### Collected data
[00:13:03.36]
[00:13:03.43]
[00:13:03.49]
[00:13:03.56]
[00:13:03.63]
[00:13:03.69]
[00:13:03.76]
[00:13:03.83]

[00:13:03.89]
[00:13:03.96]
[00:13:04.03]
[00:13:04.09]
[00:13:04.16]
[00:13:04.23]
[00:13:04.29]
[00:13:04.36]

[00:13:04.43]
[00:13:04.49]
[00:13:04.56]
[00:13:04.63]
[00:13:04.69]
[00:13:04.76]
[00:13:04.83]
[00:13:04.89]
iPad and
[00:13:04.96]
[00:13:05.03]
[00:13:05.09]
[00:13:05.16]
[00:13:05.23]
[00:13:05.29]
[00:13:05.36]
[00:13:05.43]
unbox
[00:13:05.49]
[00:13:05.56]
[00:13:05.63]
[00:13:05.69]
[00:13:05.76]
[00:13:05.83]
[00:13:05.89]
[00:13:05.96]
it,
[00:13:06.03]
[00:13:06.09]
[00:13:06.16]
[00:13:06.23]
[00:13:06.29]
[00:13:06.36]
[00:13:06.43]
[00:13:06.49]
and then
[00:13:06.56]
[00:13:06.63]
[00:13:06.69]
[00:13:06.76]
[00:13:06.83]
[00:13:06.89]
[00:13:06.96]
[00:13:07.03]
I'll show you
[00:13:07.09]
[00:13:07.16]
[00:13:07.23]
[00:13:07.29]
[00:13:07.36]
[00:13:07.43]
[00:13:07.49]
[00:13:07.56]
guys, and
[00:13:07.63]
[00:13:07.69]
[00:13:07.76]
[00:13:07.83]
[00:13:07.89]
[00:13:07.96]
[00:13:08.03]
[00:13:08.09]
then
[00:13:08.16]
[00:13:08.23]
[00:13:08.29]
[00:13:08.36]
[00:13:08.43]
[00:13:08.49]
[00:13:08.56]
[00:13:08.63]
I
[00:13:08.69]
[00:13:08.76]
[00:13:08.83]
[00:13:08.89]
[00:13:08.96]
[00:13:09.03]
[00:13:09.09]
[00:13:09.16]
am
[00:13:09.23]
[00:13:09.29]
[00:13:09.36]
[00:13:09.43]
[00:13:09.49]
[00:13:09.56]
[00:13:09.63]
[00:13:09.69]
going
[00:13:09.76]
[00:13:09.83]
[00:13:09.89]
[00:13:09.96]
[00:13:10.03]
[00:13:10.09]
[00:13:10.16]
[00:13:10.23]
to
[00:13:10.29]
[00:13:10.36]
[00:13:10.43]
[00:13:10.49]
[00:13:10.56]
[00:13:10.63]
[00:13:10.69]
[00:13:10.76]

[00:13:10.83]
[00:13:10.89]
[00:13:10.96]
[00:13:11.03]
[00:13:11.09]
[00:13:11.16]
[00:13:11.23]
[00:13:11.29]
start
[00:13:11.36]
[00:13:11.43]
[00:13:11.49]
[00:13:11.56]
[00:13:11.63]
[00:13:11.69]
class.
...
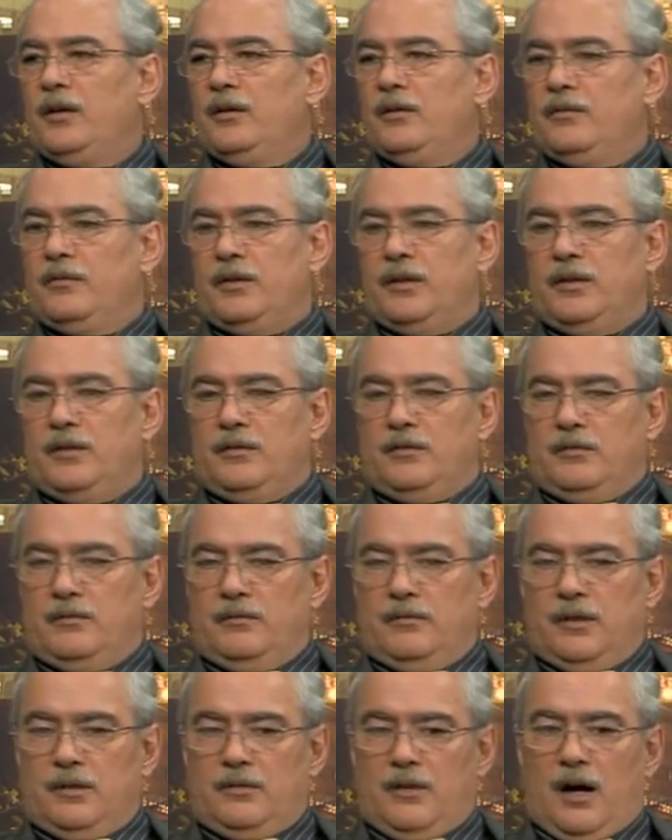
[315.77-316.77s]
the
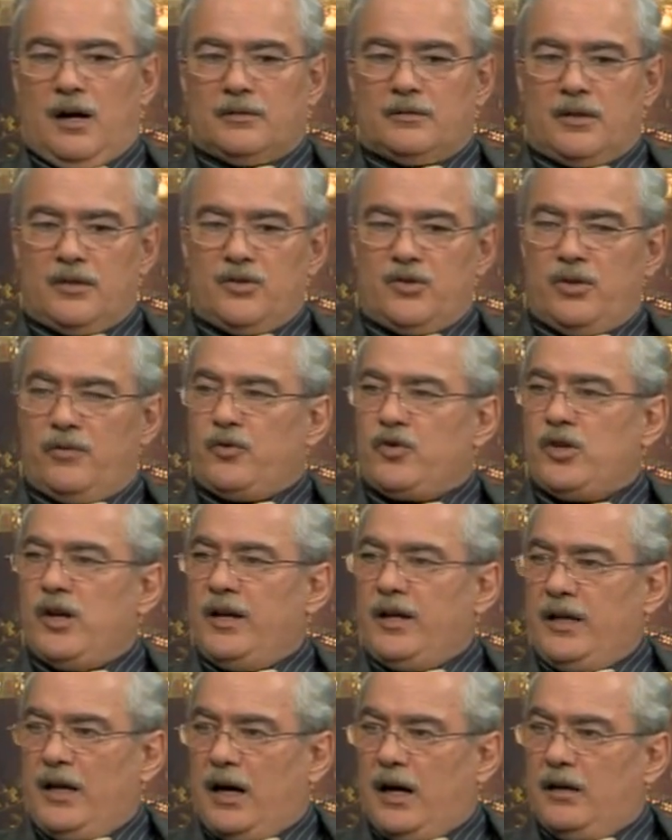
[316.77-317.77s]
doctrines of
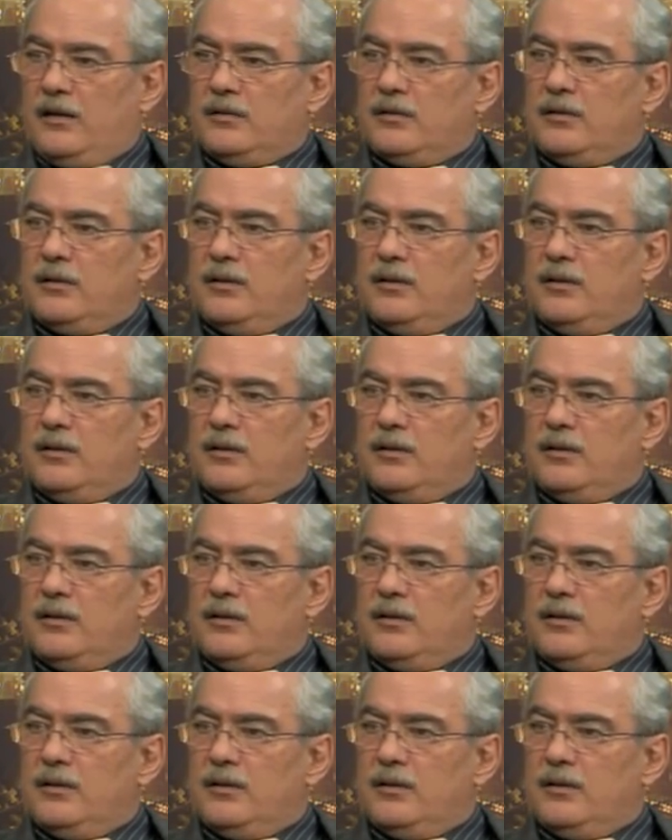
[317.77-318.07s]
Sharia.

### Prompt
Write down exactly the span of lines above from the one containing "[00:13:03.36]" to the one containing "[00:13:05.16]", both ends included.

### Response for this exercise
[00:13:03.36]
[00:13:03.43]
[00:13:03.49]
[00:13:03.56]
[00:13:03.63]
[00:13:03.69]
[00:13:03.76]
[00:13:03.83]

[00:13:03.89]
[00:13:03.96]
[00:13:04.03]
[00:13:04.09]
[00:13:04.16]
[00:13:04.23]
[00:13:04.29]
[00:13:04.36]

[00:13:04.43]
[00:13:04.49]
[00:13:04.56]
[00:13:04.63]
[00:13:04.69]
[00:13:04.76]
[00:13:04.83]
[00:13:04.89]
iPad and
[00:13:04.96]
[00:13:05.03]
[00:13:05.09]
[00:13:05.16]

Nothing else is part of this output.